Exercise data:
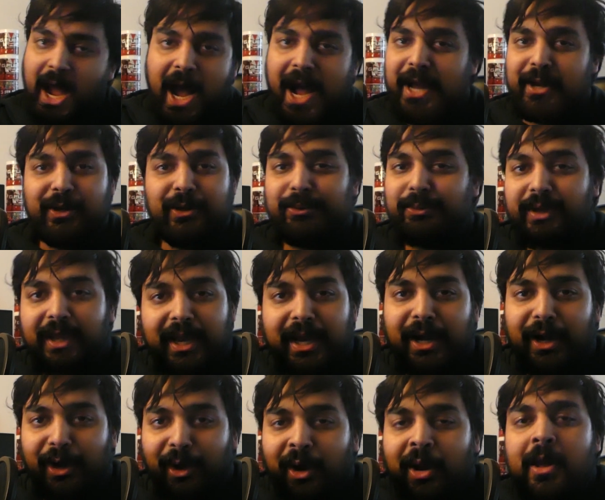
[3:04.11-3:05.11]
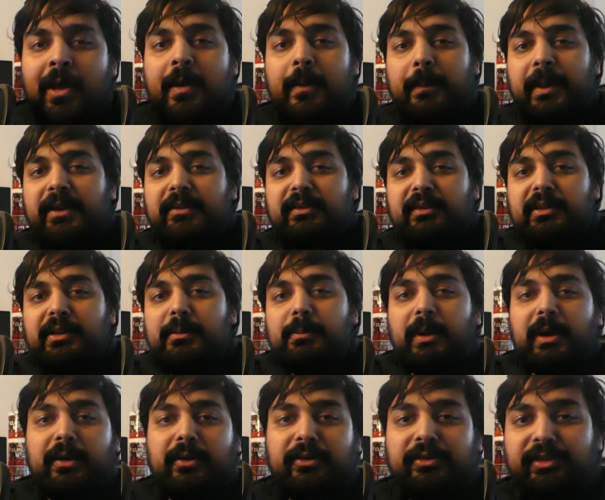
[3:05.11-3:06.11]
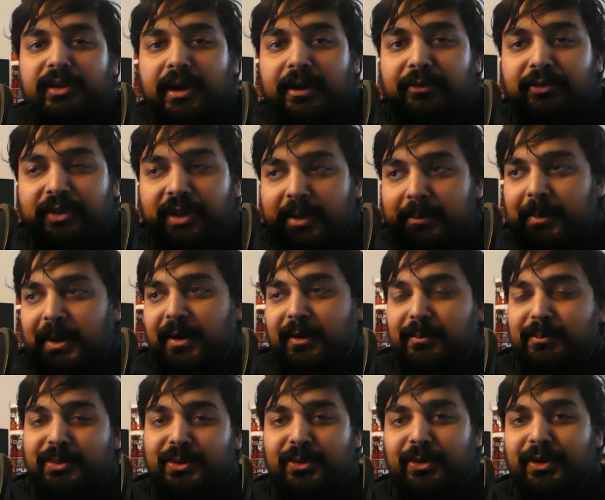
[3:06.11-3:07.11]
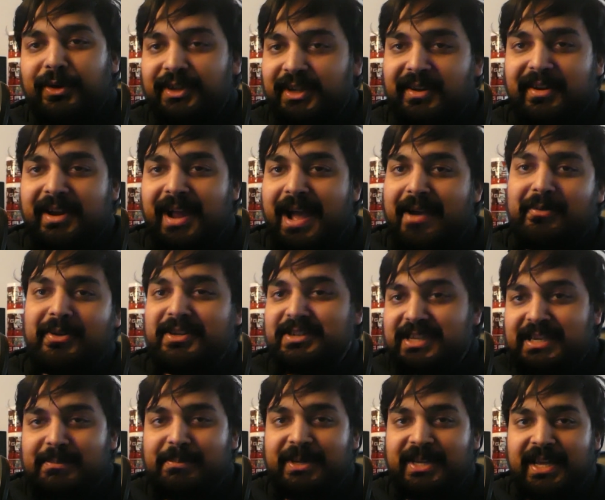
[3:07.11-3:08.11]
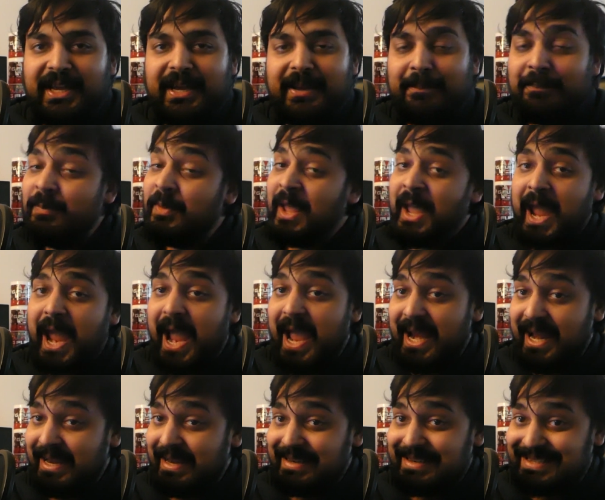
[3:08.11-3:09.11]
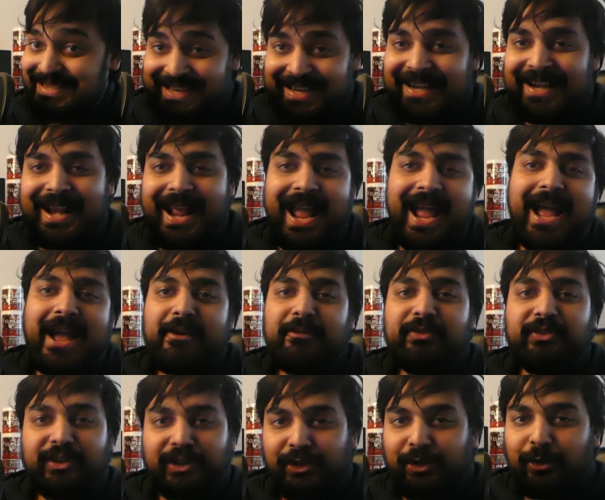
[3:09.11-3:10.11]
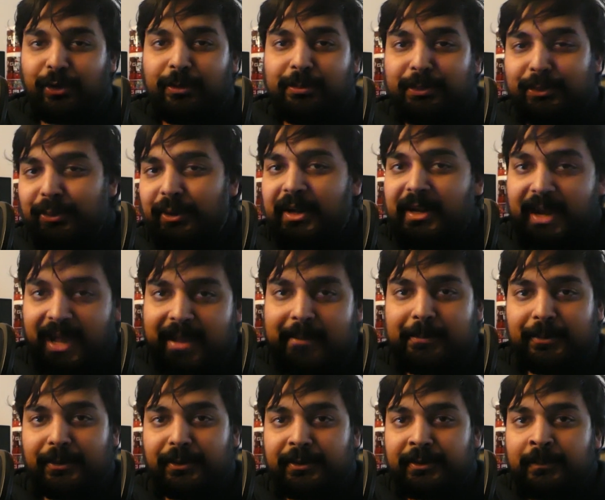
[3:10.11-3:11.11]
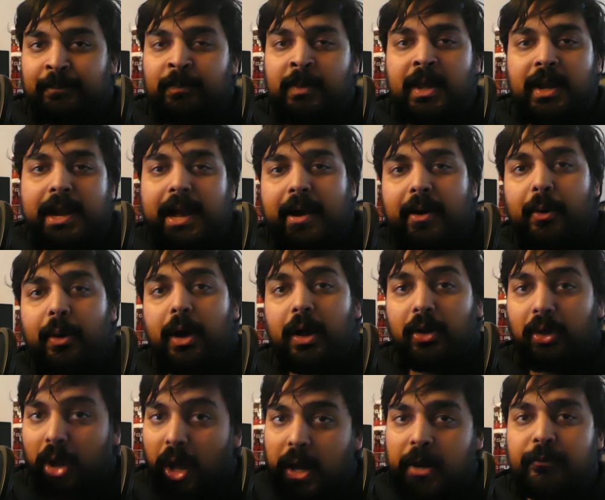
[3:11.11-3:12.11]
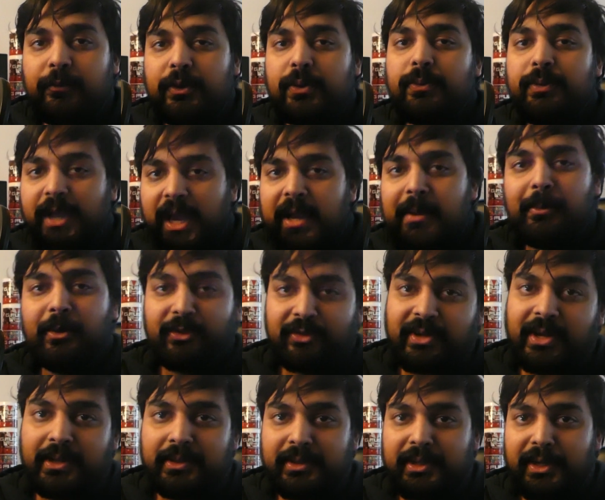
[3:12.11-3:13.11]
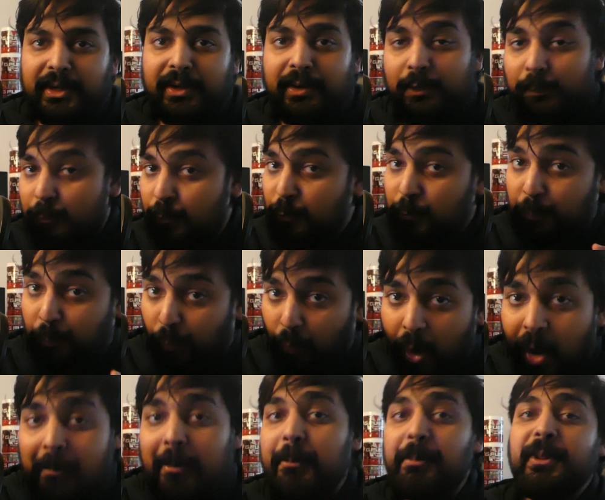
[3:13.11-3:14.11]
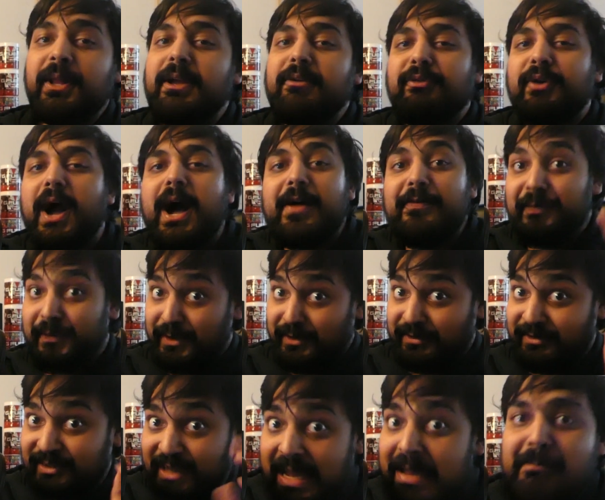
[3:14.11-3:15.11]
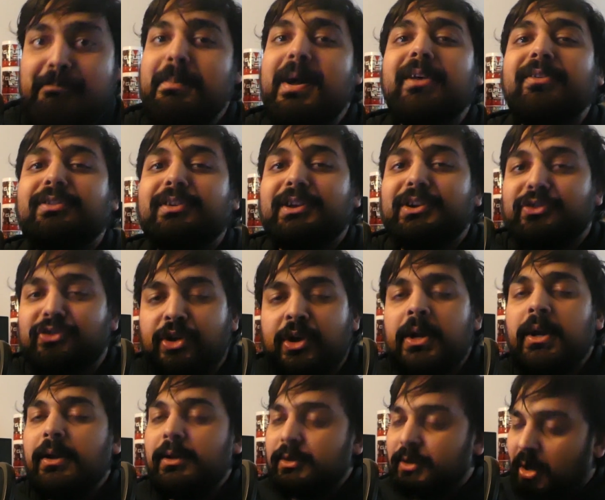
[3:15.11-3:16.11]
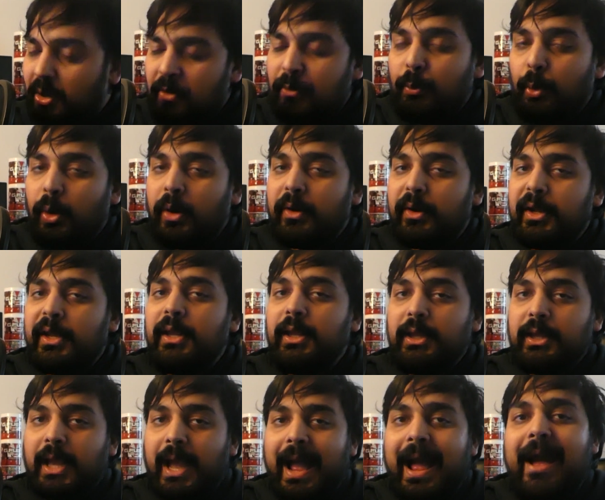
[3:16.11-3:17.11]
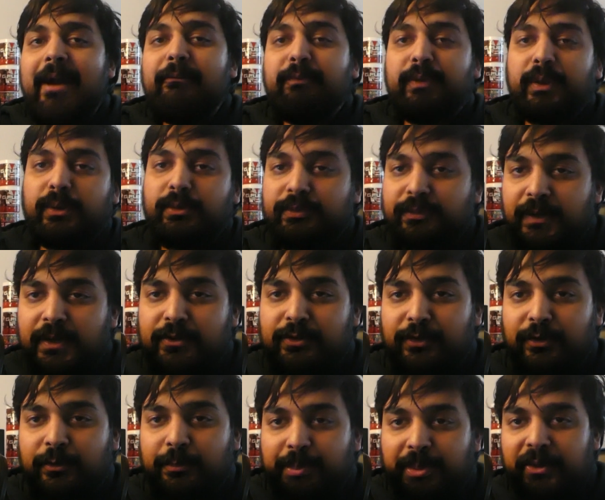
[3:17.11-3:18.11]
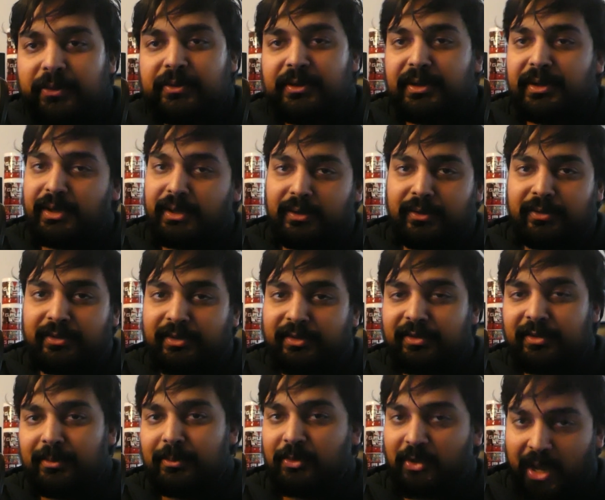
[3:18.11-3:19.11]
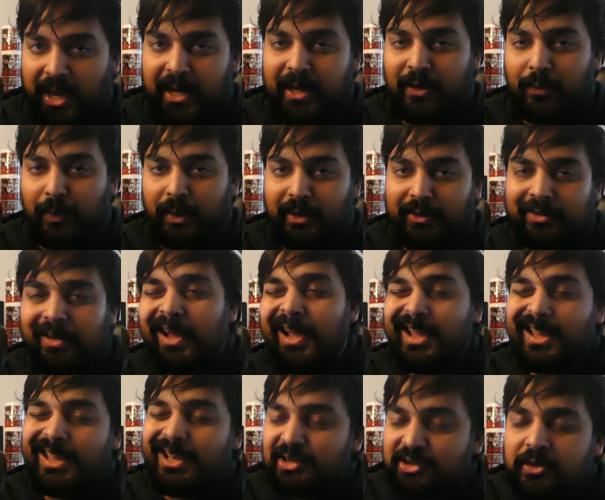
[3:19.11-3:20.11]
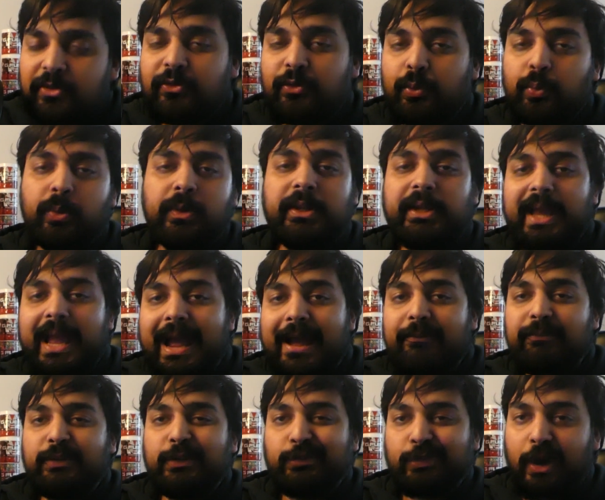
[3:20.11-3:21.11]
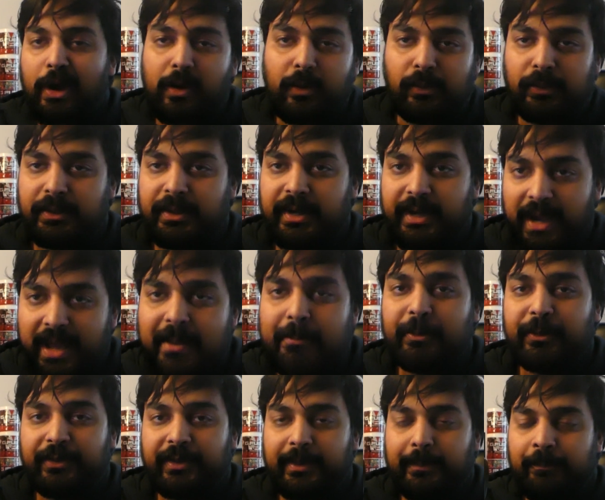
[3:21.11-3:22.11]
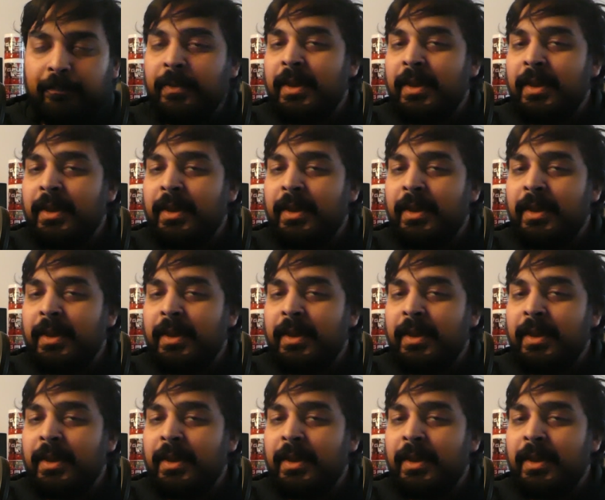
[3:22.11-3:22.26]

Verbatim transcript: I don't care. Basically, Microsoft said my computer didn't have a TPM and it didn't have secure boot enabled. Now, a lot of you gamers out there who probably have gotten the same message, don't worry, you have those features built into your systems anyways. You just really have to toggle and enable them.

The problem: Produce a verbatim copy of every entry, excluding pictures.

Answer below:
[3:04.11-3:05.11]
[3:05.11-3:06.11]
[3:06.11-3:07.11]
[3:07.11-3:08.11]
[3:08.11-3:09.11]
[3:09.11-3:10.11]
[3:10.11-3:11.11]
[3:11.11-3:12.11]
[3:12.11-3:13.11]
[3:13.11-3:14.11]
[3:14.11-3:15.11]
[3:15.11-3:16.11]
[3:16.11-3:17.11]
[3:17.11-3:18.11]
[3:18.11-3:19.11]
[3:19.11-3:20.11]
[3:20.11-3:21.11]
[3:21.11-3:22.11]
[3:22.11-3:22.26]

Verbatim transcript: I don't care. Basically, Microsoft said my computer didn't have a TPM and it didn't have secure boot enabled. Now, a lot of you gamers out there who probably have gotten the same message, don't worry, you have those features built into your systems anyways. You just really have to toggle and enable them.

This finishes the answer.